WORK TASK: Pictures must be dropped from the copy of the entries below; all else is returned exactly.

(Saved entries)
^^^^^^^^^^^^^^^^

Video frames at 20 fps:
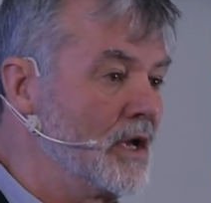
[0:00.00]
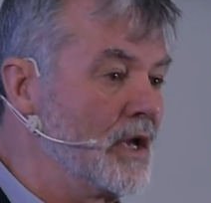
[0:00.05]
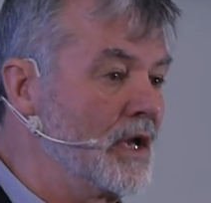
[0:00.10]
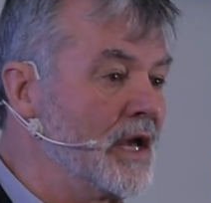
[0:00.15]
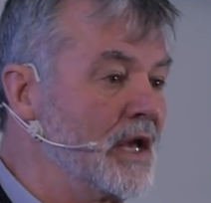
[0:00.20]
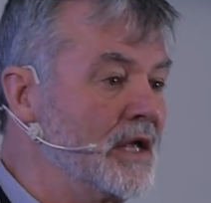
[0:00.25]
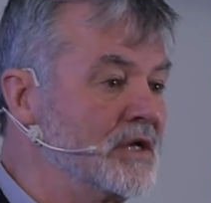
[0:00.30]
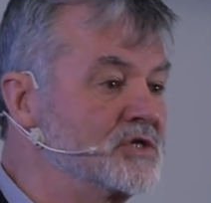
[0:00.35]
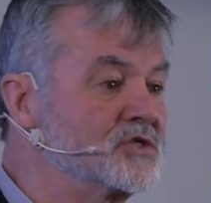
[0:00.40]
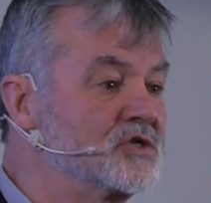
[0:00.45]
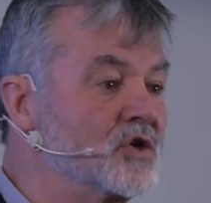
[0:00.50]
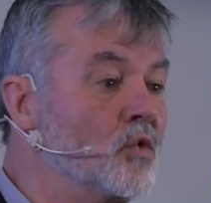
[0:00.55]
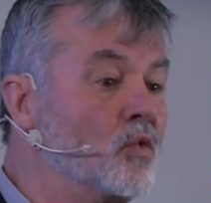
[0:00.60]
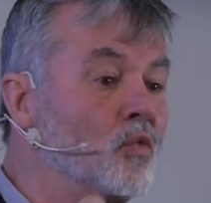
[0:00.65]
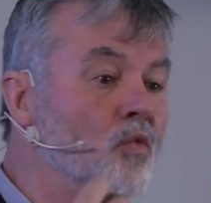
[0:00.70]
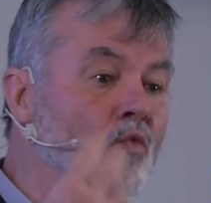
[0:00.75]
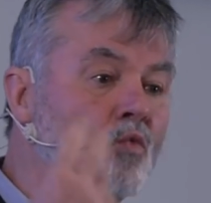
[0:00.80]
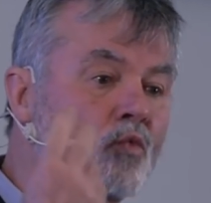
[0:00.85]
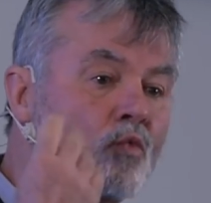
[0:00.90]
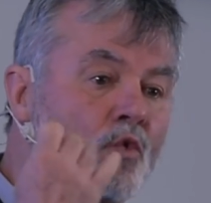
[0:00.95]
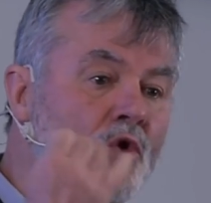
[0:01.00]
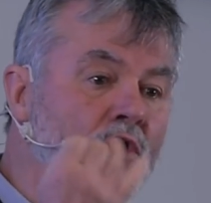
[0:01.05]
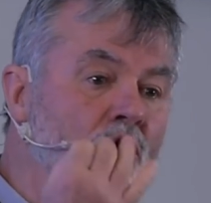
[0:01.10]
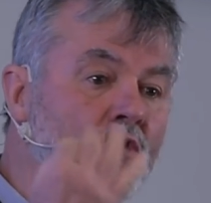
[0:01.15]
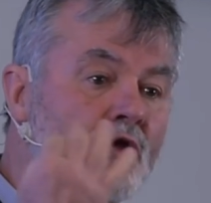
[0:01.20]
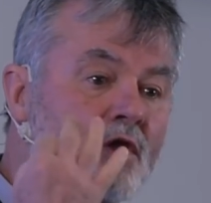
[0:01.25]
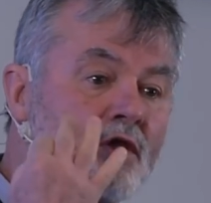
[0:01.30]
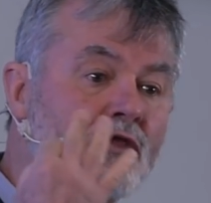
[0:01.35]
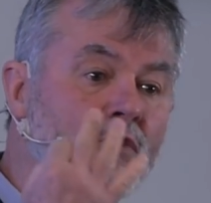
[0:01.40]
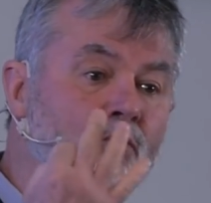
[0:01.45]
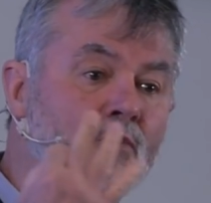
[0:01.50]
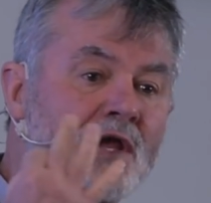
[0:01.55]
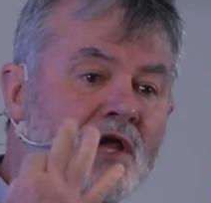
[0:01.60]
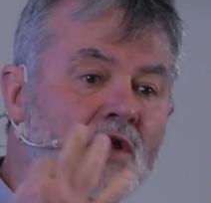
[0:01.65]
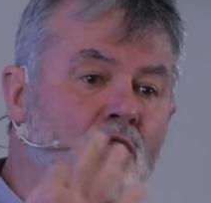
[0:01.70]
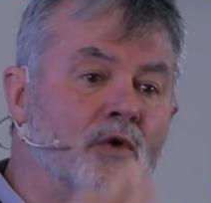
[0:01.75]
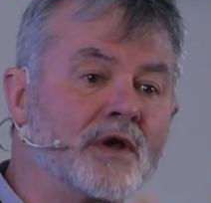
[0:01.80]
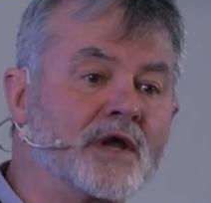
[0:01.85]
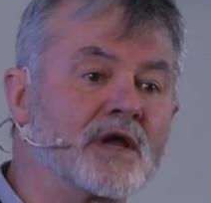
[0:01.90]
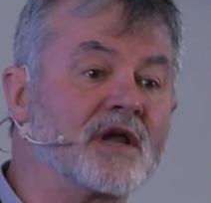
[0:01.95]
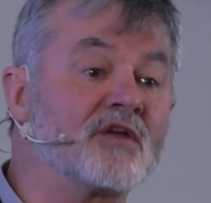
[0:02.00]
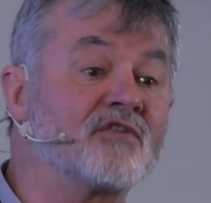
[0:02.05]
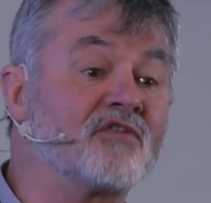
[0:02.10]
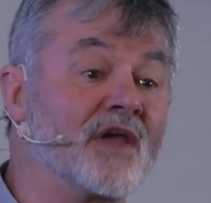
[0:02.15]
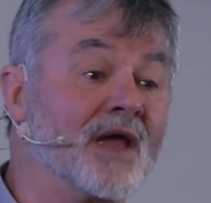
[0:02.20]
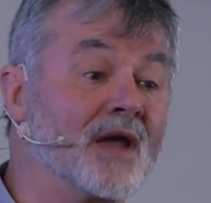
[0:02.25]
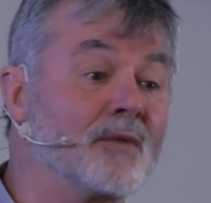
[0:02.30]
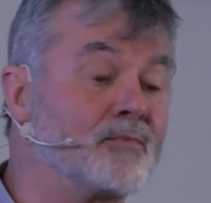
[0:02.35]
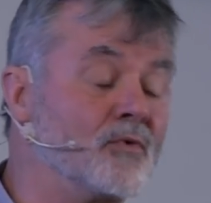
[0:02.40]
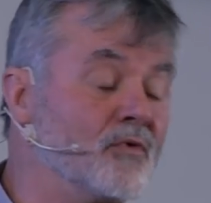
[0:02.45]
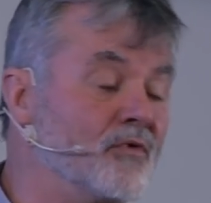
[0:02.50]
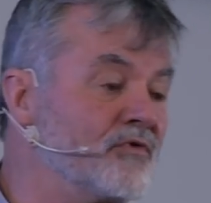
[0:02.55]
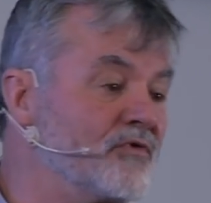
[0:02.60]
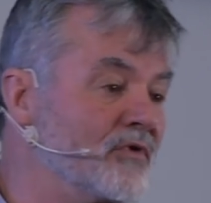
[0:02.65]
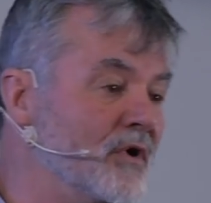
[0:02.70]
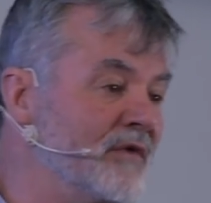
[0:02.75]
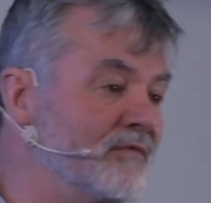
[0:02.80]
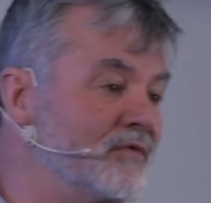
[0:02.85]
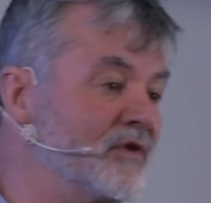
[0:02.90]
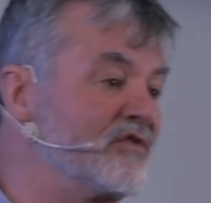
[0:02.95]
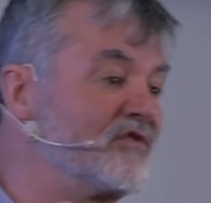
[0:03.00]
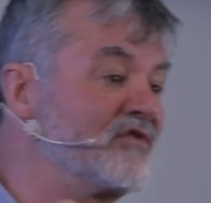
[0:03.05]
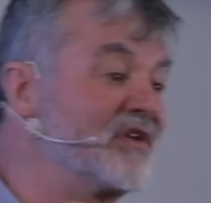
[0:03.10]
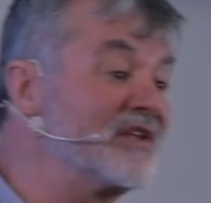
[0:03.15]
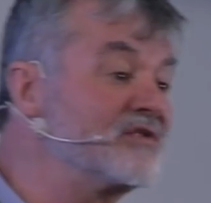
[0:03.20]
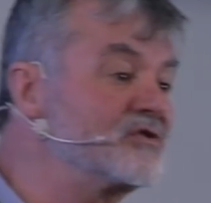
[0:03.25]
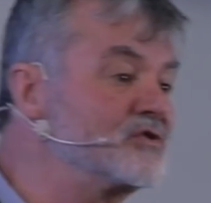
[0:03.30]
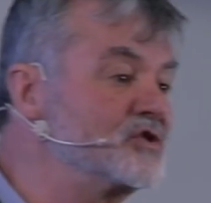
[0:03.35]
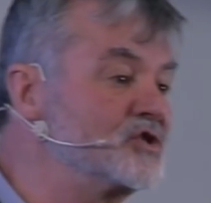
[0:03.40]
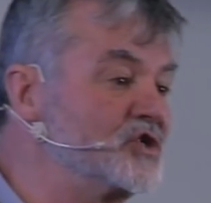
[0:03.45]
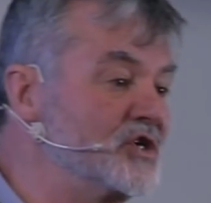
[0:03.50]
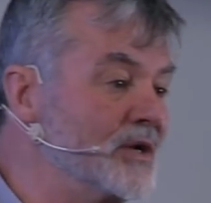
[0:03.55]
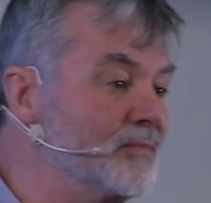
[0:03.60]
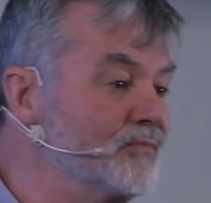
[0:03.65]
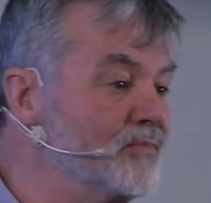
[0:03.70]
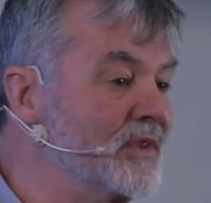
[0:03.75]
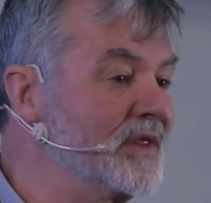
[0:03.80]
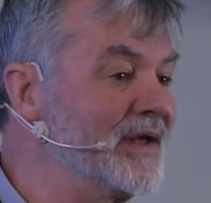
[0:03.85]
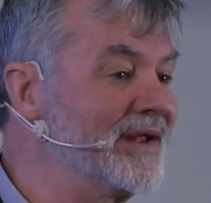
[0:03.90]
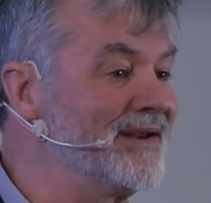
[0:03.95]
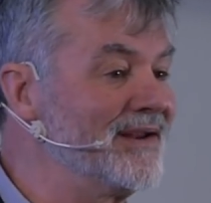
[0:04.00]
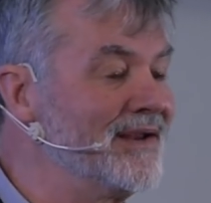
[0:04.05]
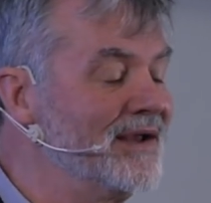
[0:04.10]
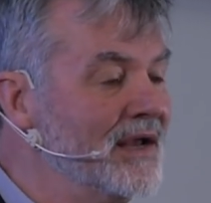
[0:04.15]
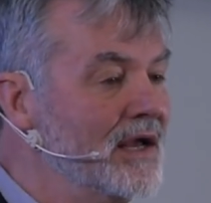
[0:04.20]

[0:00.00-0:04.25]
And so really three quick examples of the censorship that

^^^^^^^^^^^^^^^^

EXERCISE ANSWER:
Video frames at 20 fps:
[0:00.00]
[0:00.05]
[0:00.10]
[0:00.15]
[0:00.20]
[0:00.25]
[0:00.30]
[0:00.35]
[0:00.40]
[0:00.45]
[0:00.50]
[0:00.55]
[0:00.60]
[0:00.65]
[0:00.70]
[0:00.75]
[0:00.80]
[0:00.85]
[0:00.90]
[0:00.95]
[0:01.00]
[0:01.05]
[0:01.10]
[0:01.15]
[0:01.20]
[0:01.25]
[0:01.30]
[0:01.35]
[0:01.40]
[0:01.45]
[0:01.50]
[0:01.55]
[0:01.60]
[0:01.65]
[0:01.70]
[0:01.75]
[0:01.80]
[0:01.85]
[0:01.90]
[0:01.95]
[0:02.00]
[0:02.05]
[0:02.10]
[0:02.15]
[0:02.20]
[0:02.25]
[0:02.30]
[0:02.35]
[0:02.40]
[0:02.45]
[0:02.50]
[0:02.55]
[0:02.60]
[0:02.65]
[0:02.70]
[0:02.75]
[0:02.80]
[0:02.85]
[0:02.90]
[0:02.95]
[0:03.00]
[0:03.05]
[0:03.10]
[0:03.15]
[0:03.20]
[0:03.25]
[0:03.30]
[0:03.35]
[0:03.40]
[0:03.45]
[0:03.50]
[0:03.55]
[0:03.60]
[0:03.65]
[0:03.70]
[0:03.75]
[0:03.80]
[0:03.85]
[0:03.90]
[0:03.95]
[0:04.00]
[0:04.05]
[0:04.10]
[0:04.15]
[0:04.20]

[0:00.00-0:04.25]
And so really three quick examples of the censorship that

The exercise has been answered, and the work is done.